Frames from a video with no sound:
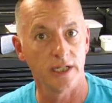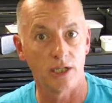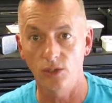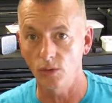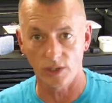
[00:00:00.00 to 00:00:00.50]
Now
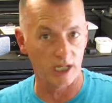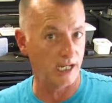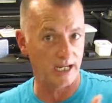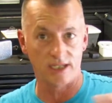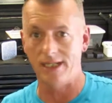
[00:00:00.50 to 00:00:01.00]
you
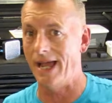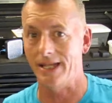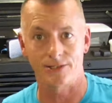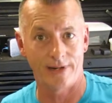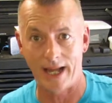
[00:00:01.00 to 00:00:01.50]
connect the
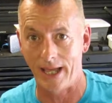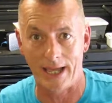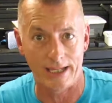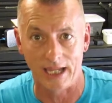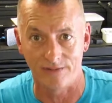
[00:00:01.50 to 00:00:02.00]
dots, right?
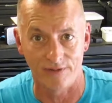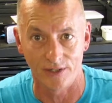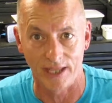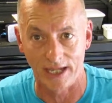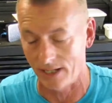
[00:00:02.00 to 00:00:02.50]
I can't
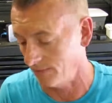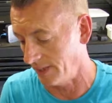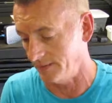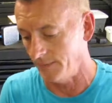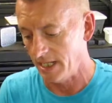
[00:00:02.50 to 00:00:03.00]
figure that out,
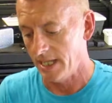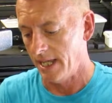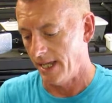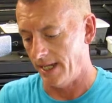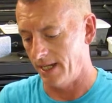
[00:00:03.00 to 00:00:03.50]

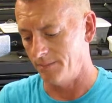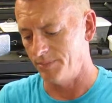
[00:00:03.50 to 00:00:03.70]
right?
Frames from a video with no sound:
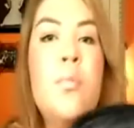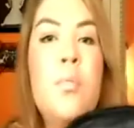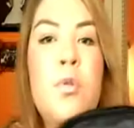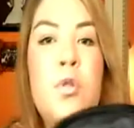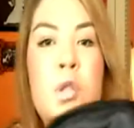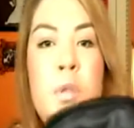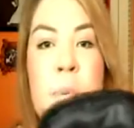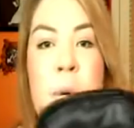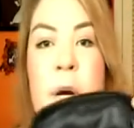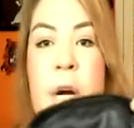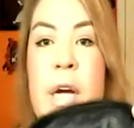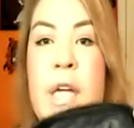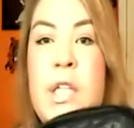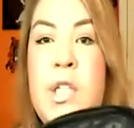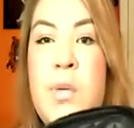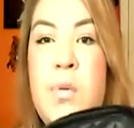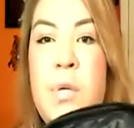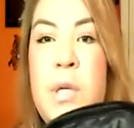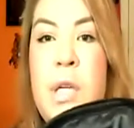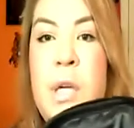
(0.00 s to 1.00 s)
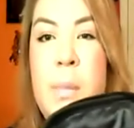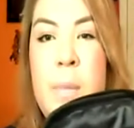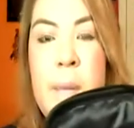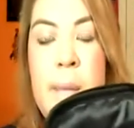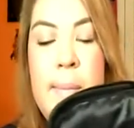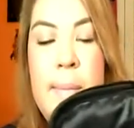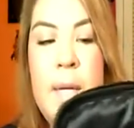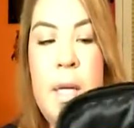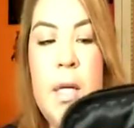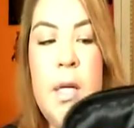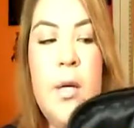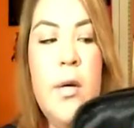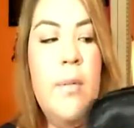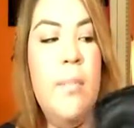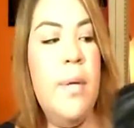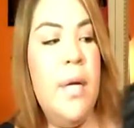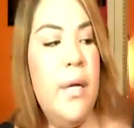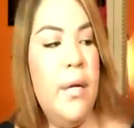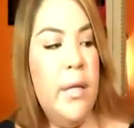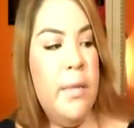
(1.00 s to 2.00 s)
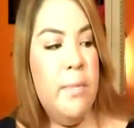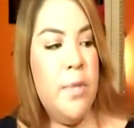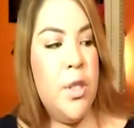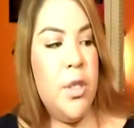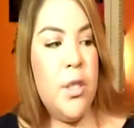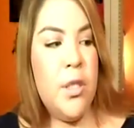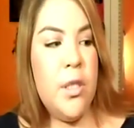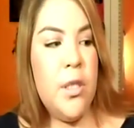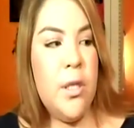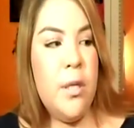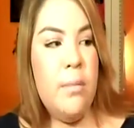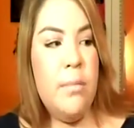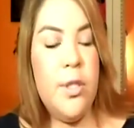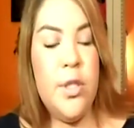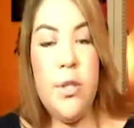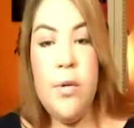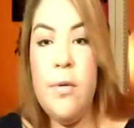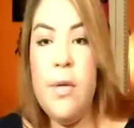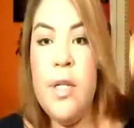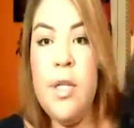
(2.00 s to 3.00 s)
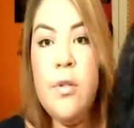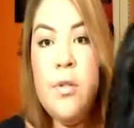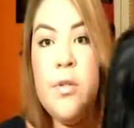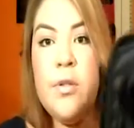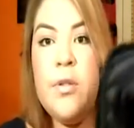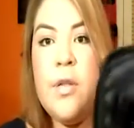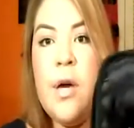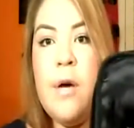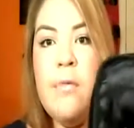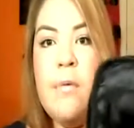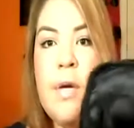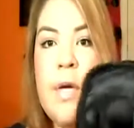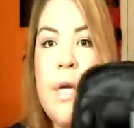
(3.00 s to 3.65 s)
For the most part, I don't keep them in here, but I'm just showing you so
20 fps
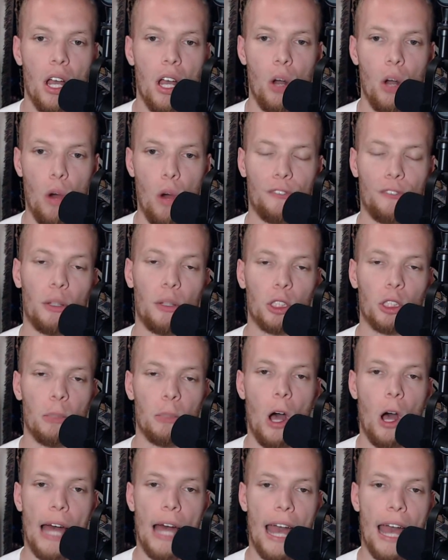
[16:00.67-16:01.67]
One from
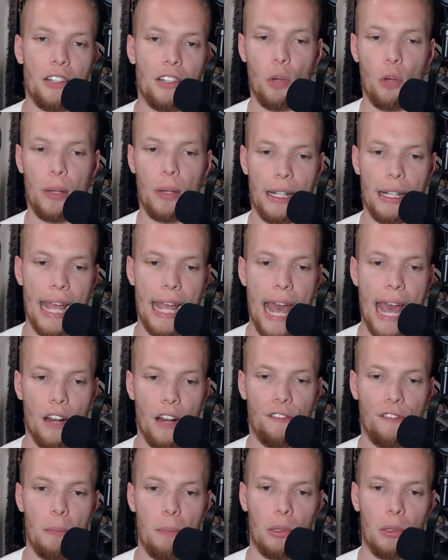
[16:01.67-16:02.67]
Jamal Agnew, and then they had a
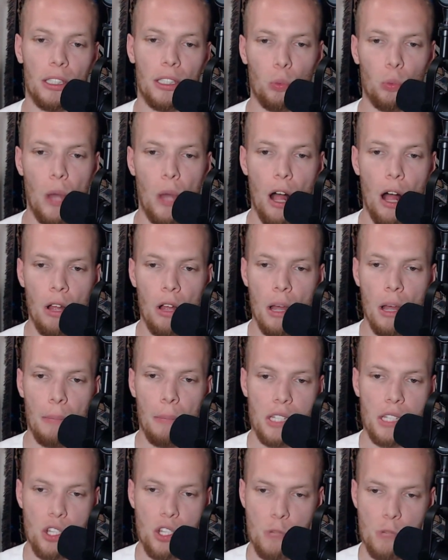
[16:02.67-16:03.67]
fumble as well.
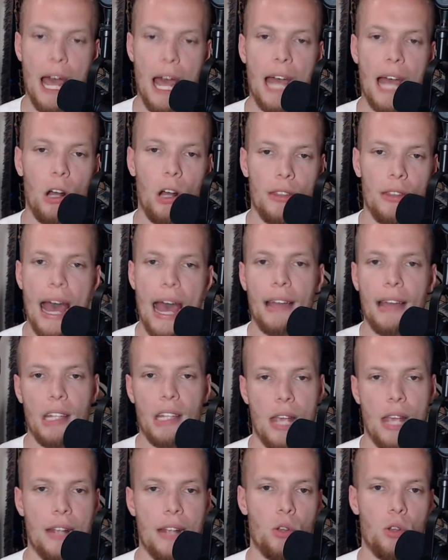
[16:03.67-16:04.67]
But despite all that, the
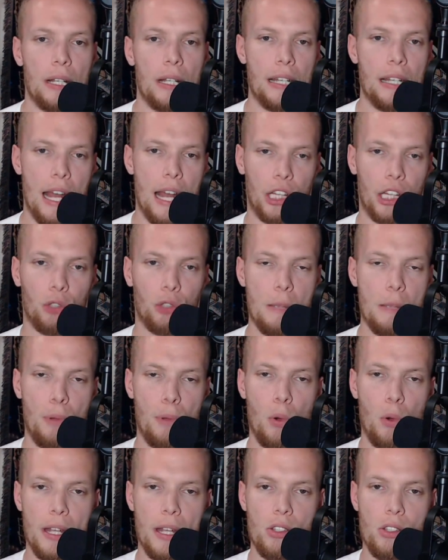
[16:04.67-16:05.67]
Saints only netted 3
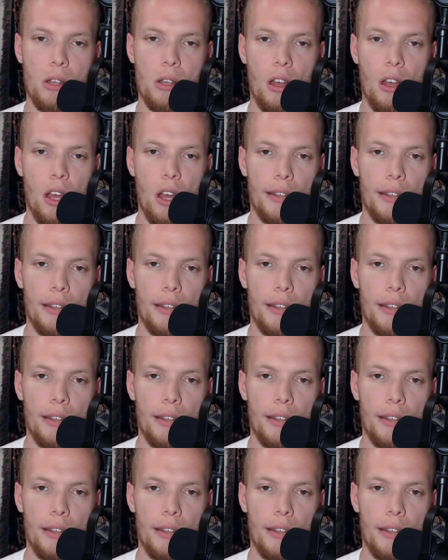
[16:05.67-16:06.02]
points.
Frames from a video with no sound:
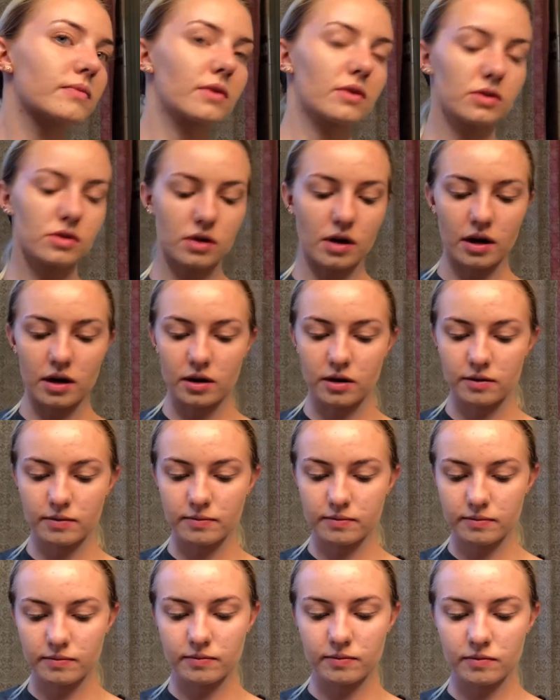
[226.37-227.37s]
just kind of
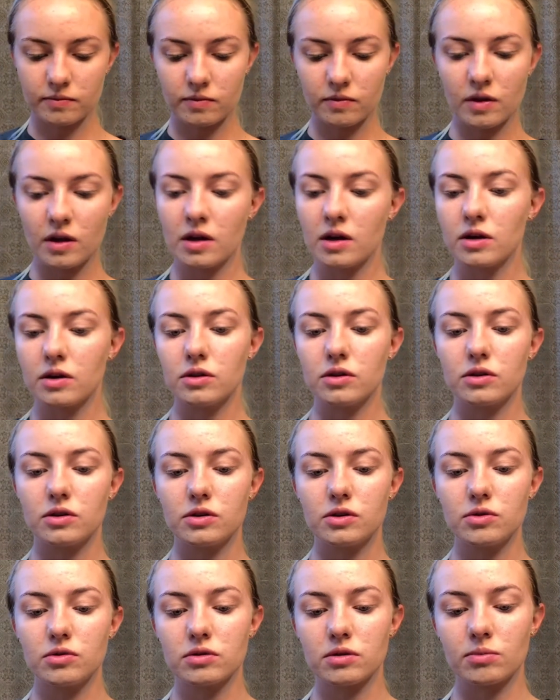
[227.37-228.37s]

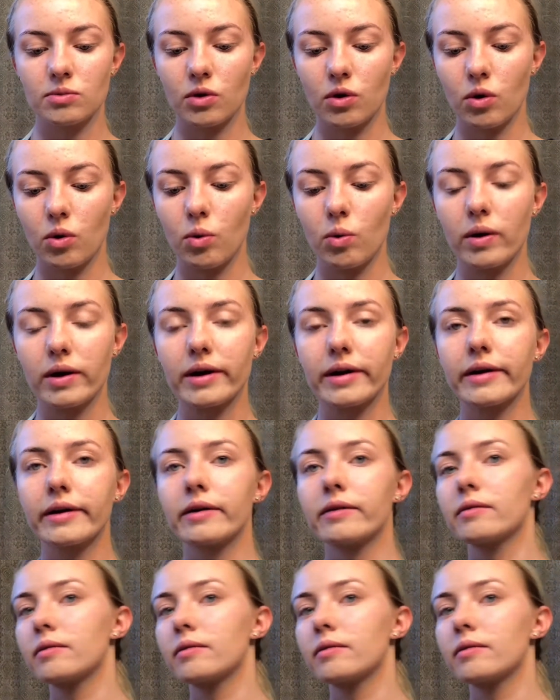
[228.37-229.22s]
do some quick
++++++
- REQUIRED ACTION: Excluding the images, return each record above precisely as written.

- ANSWER SECTION:
Frames from a video with no sound:
[00:00:00.00 to 00:00:00.50]
Now
[00:00:00.50 to 00:00:01.00]
you
[00:00:01.00 to 00:00:01.50]
connect the
[00:00:01.50 to 00:00:02.00]
dots, right?
[00:00:02.00 to 00:00:02.50]
I can't
[00:00:02.50 to 00:00:03.00]
figure that out,
[00:00:03.00 to 00:00:03.50]

[00:00:03.50 to 00:00:03.70]
right?
Frames from a video with no sound:
(0.00 s to 1.00 s)
(1.00 s to 2.00 s)
(2.00 s to 3.00 s)
(3.00 s to 3.65 s)
For the most part, I don't keep them in here, but I'm just showing you so
20 fps
[16:00.67-16:01.67]
One from
[16:01.67-16:02.67]
Jamal Agnew, and then they had a
[16:02.67-16:03.67]
fumble as well.
[16:03.67-16:04.67]
But despite all that, the
[16:04.67-16:05.67]
Saints only netted 3
[16:05.67-16:06.02]
points.
Frames from a video with no sound:
[226.37-227.37s]
just kind of
[227.37-228.37s]

[228.37-229.22s]
do some quick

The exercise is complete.